Originality and significance: It is clear that this work makes substantial contributions to understanding worst-case behavior of transfer learning. Clarity: Given the heavily theoretical nature of the work, the submission's clarity can be improved in a few ways. A few comments on writing and structure: - From reading the introduction, it is unclear what the marginal transfer exponent is, and why it's needed. - Clearly state that the paper only studies binary classification problems with 0-1 losses. From the first two pages, it is unclear that the paper only deals with purely theoretical topics. This is not to say the paper adds meaningful contributions to learning theory. Introduction is somewhat misleading, and makes it hard to place the true contributions (and limitations) of this paper. - Throughout the paper, the use of "\gamma" and "\rho" as pronouns for transfer exponents is confusing, as these are not uniquely defined concepts. (e.g. Line 123 or Example 3) - Examples 2-4 would be better served if presented after Theorem 3. The forward referencing is confusing at best. - A brief explanation of why Theorem 2 is stated in terms of expectations would be helpful. - I'm guessing \epsilon_U = \epsilon_H in Remark 1. - Line 179: Define the VC dimension notation first before using it. - Line 57: "first first", Line 70: "does the", Line 74: "efforst", Line 200: second \epsilon_1 should be \epsilon_2

### Reviewer 3

This paper aims to contribute to the theory of transfer learning by making new divergence measures across domains to develop minimax bounds, bounds on sampling cost and covariate shift correction bounds using instance reweighting. While it is very useful to have minimax theory on the transfer learning setting (in this case covariate shift), it is difficult to parse significance of the theoretical results in the way the paper is written. In particular, the current results lack sufficient comparison with prior work, for example with transductive bounds for covariate shift, such as in [Cortest et al, 2008, Gretton et al, 2009]. Furthermore, there does not appear to be sufficient treatment of the results as to how they depend on various terms.
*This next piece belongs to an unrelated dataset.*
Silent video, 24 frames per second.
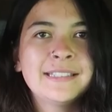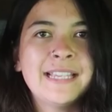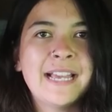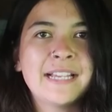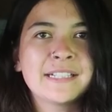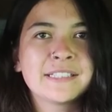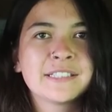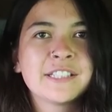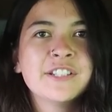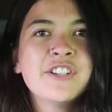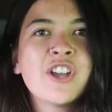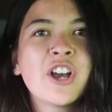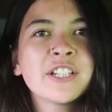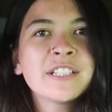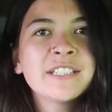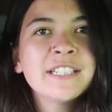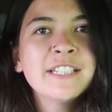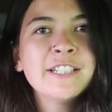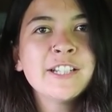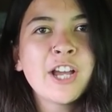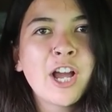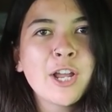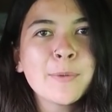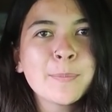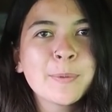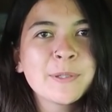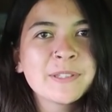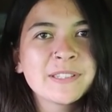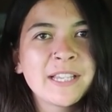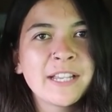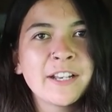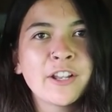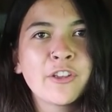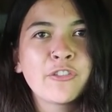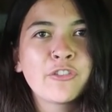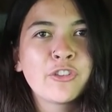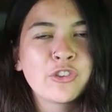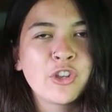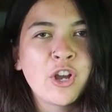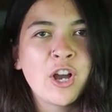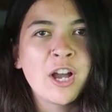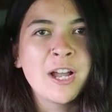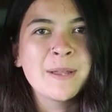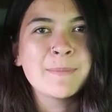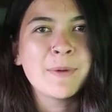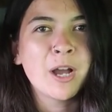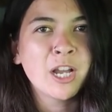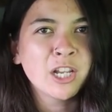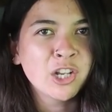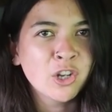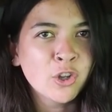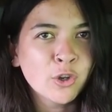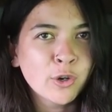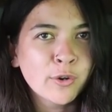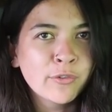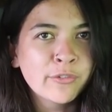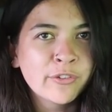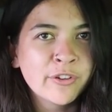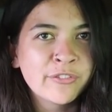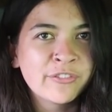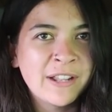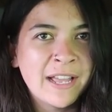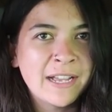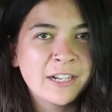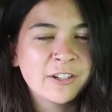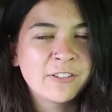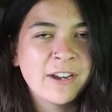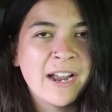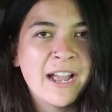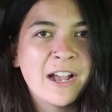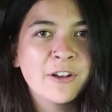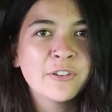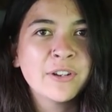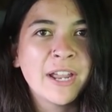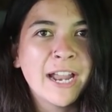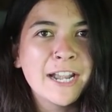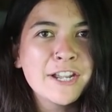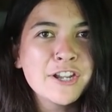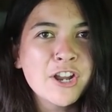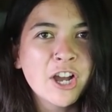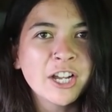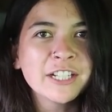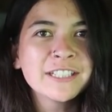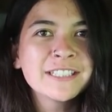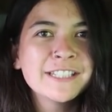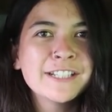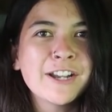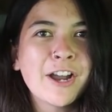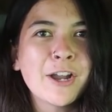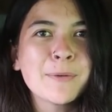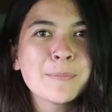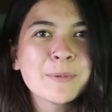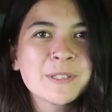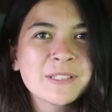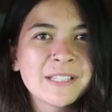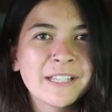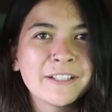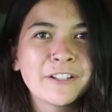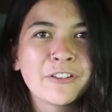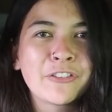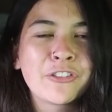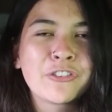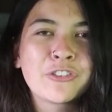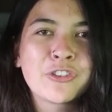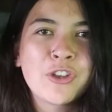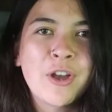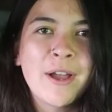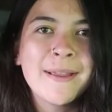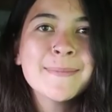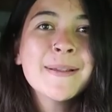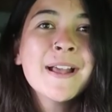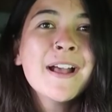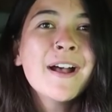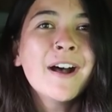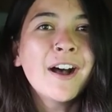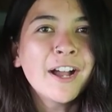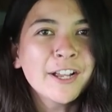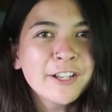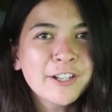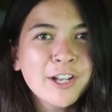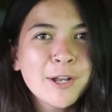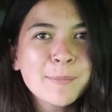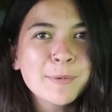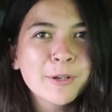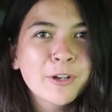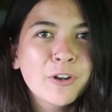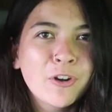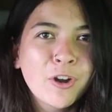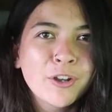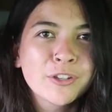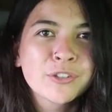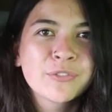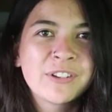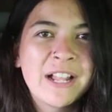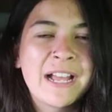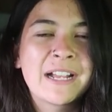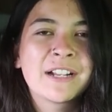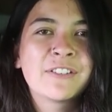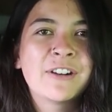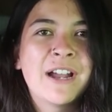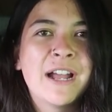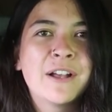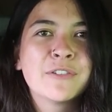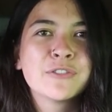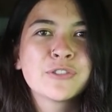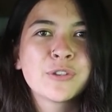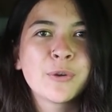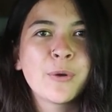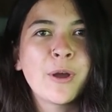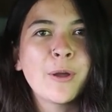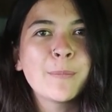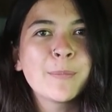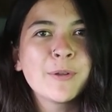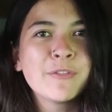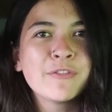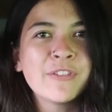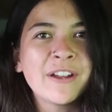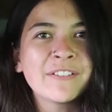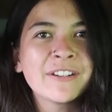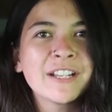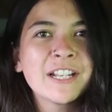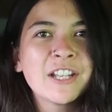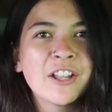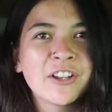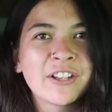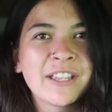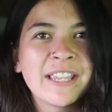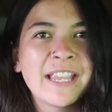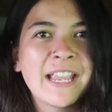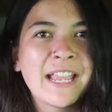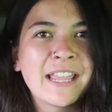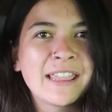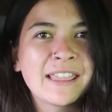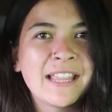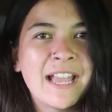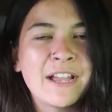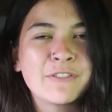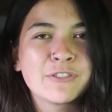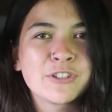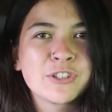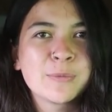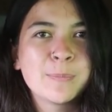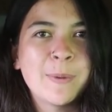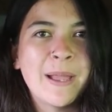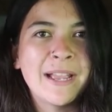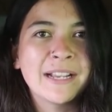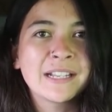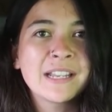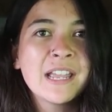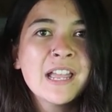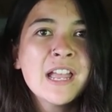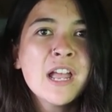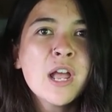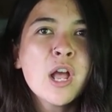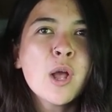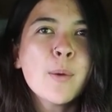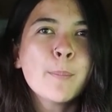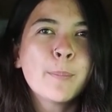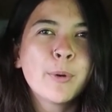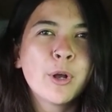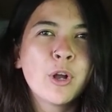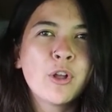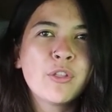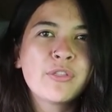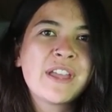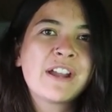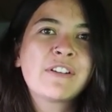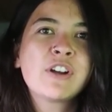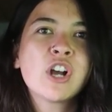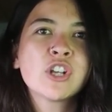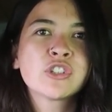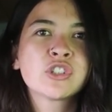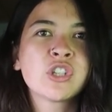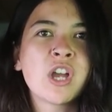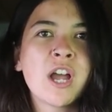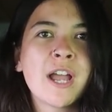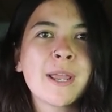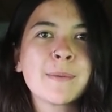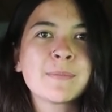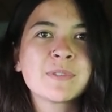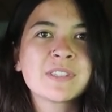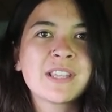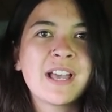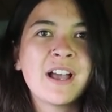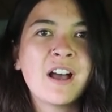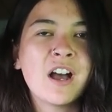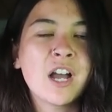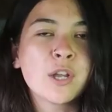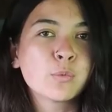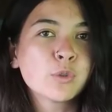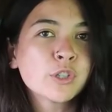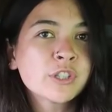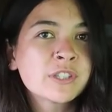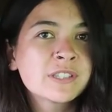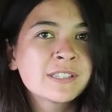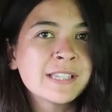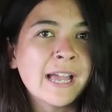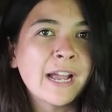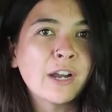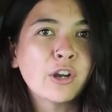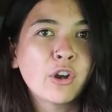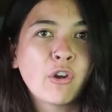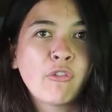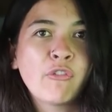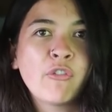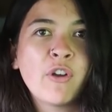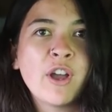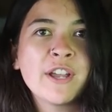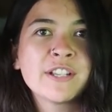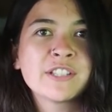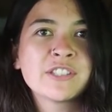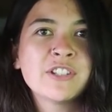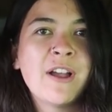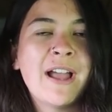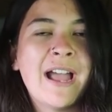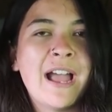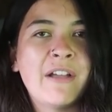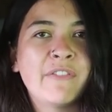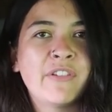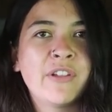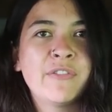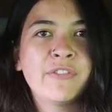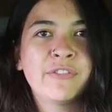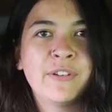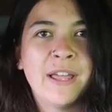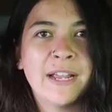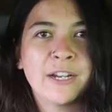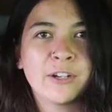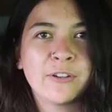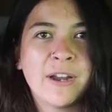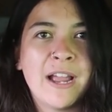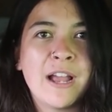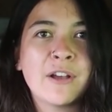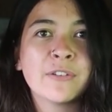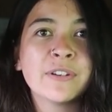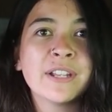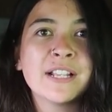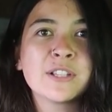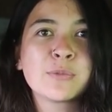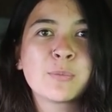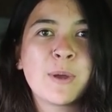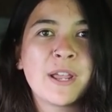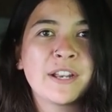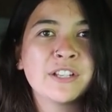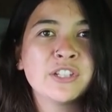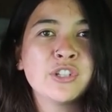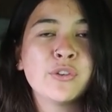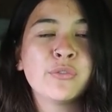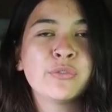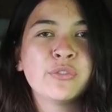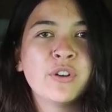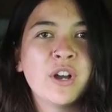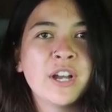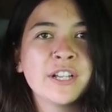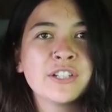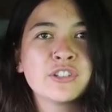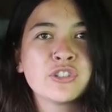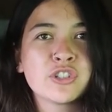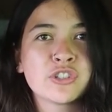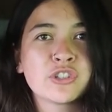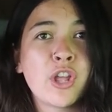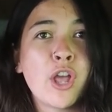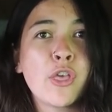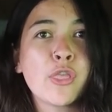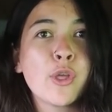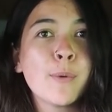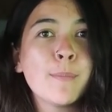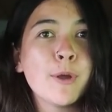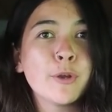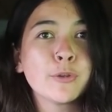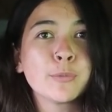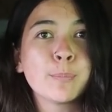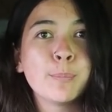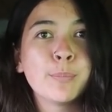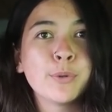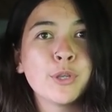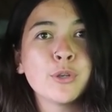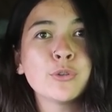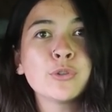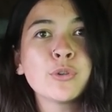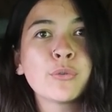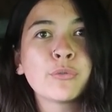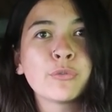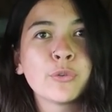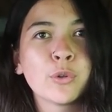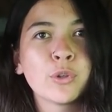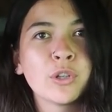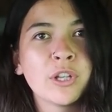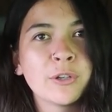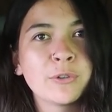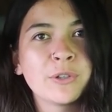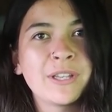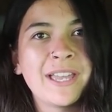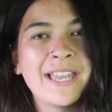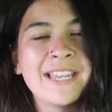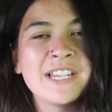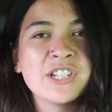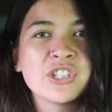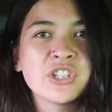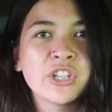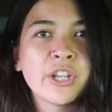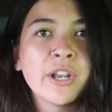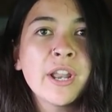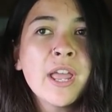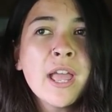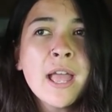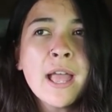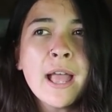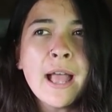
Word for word: Yes, 99% of the time I look for flat ground and 99% of the time I come across flat ground. So I've been very lucky in that respect. But there are times that I would sacrifice not having flat ground is when you find just the most beautiful location.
For example, there is almost no discussion on the implications of Theorem 1, 3, 4, 5 and 6. However, the new quantities introduced by the authors to measure divergence, and the kinds of bounds being derived can be useful if they are put into better context, and more intuition is provided about the theoretical results presented References: Cortes, Corinna, et al. "Sample selection bias correction theory." International conference on algorithmic learning theory. Springer, Berlin, Heidelberg, 2008. Gretton, Arthur, et al. "Covariate shift by kernel mean matching." Dataset shift in machine learning 3.4 (2009): 5.

### Reviewer 4

* The addressed problem is of theoretical and practical interest in transfer learning. Starting from the definition of transfer exponents, a notion introduced in [1], the paper proposes several theoretical results on bounding the excess risk over the target domain under different settings (sampling cost minimization, source data re-weighting, choosing from multiple sources). These results are established for any classifier from a class of functions with some VC dimension. My feeling is that the assumptions and the obtained results are meaningful and reasonable, at least from conceptual point of view of transfer learning benefits. * All results heavily rely on the relaxation of covariate shift assumption. Do the established results still hold if the covariate assumption is strictly enforced that is P_Y|X = Q_Y|X. If not, how the rates change? * The related work to this submission is the paper of Kpotufe and Martinet [1]. How the obtained results contrast with the ones presented in [1]? Discussion and analysis on this point may be of interest to the reader. * Usually, sampling labels for target data may be much costly than for source data. From Thm 4, what are the transition regimes for $n_p$ and $n_Q$ w.r.t. sampling costs $c_P$ and $c_Q$? Under which condition sampling few target labels is sufficient to attain the desired excess risk. * All learning procedures proposed in the paper rely on probabilities $P_D(h \neg h')$. How these probabilities are evaluated in practice without explicit knowledge of source and target distributions? To turn these procedures into practical algorithms, an instantiation on a family of classifiers (linear model, k-NN or others) may be interesting and helpful. Minor comments ------------------- * Lines 141-145: the text is hard to read. * Line 249 (learning procedure): parameter $\tilde C$ is defined at line 0 and is not applied afterwards. Lines 2 and 4: parameter $C$ is undefined. Line 7: can the paper provides an intuition about the upper bound $\epsilon/4$ used to select hypothesis $\hat h_{S_P}$?